Two fundamental models in plasma physics are given by the Vlasov–Maxwell–Boltzmann system and the compressible Euler–Maxwell system which both capture the complex dynamics of plasmas under the self-consistent electromagnetic interactions at the kinetic and fluid levels, respectively. It has remained a long-standing open problem to rigorously justify the hydrodynamic limit from the former to the latter as the Knudsen number $𝜀$ tends to zero. In this paper, we give an affirmative answer to the problem for smooth solutions to both systems near constant equilibrium in the whole space in case when only the dynamics of electrons is taken into account. The explicit rate of convergence in $𝜀$ over an almost global time interval is also obtained for well-prepared data. For the proof, one of main difficulties occurs to the cubic growth of large velocities due to the action of the classical transport operator on local Maxwellians and we develop new $𝜀$-dependent energy estimates basing on the macro–micro decomposition to characterize the asymptotic limit in the compressible setting.

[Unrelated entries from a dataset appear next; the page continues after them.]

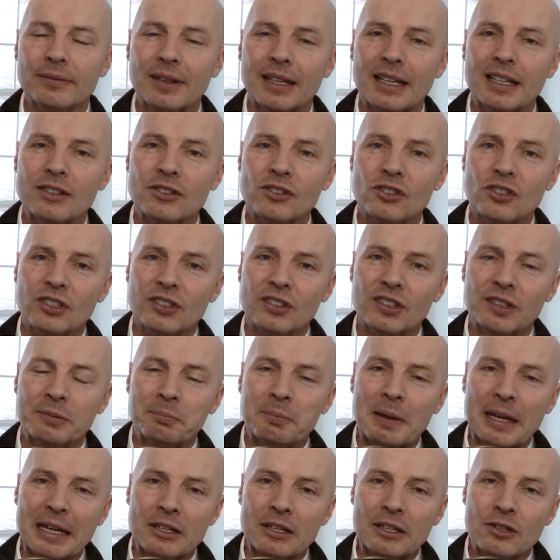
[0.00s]
It's just
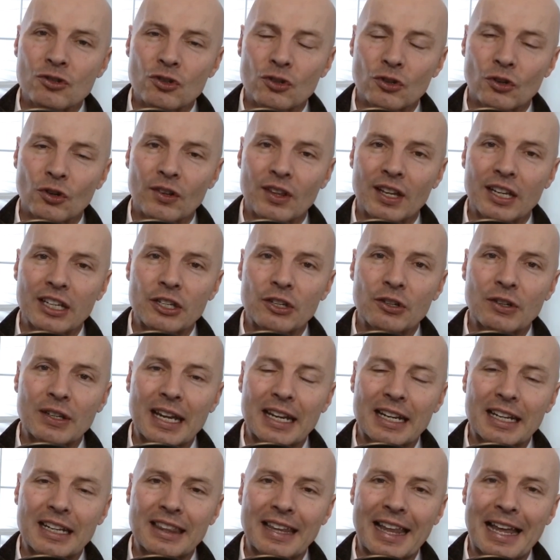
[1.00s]
making sure that you
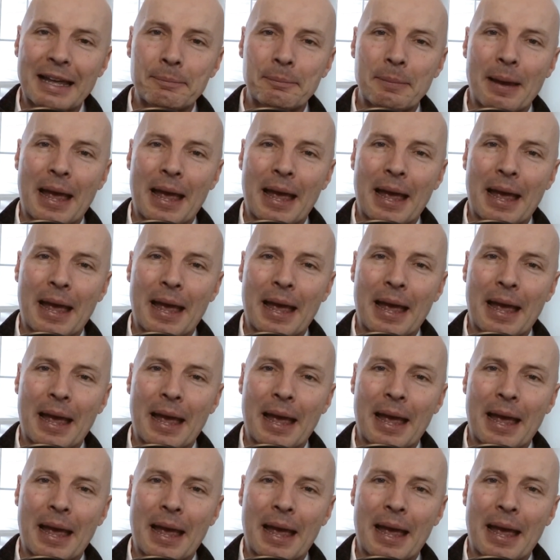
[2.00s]
get in that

弗拉索夫-麦克斯韦-玻尔兹曼系统和可压缩欧拉-麦克斯韦系统给出了等离子体物理学中的两个基本模型，它们分别捕获了在动力学和流体水平上自洽电磁相互作用下等离子体的复杂动力学。严格证明从前者到后者的流体动力学极限作为克努森数仍然是一个长期悬而未决的问题$𝜀$趋于零。在本文中，我们对在仅考虑电子动力学的情况下在整个空间中接近恒定平衡的两个系统的平滑解问题给出了肯定的答案。显式收敛速度$𝜀$对于准备充分的数据，还可以获得几乎全球时间间隔的数据。为了证明，由于经典输运算子对当地麦克斯韦方程的作用，主要困难之一是大速度的立方增长，我们开发了新的$𝜀$基于宏微观分解的依赖能量估计来表征可压缩设置中的渐近极限。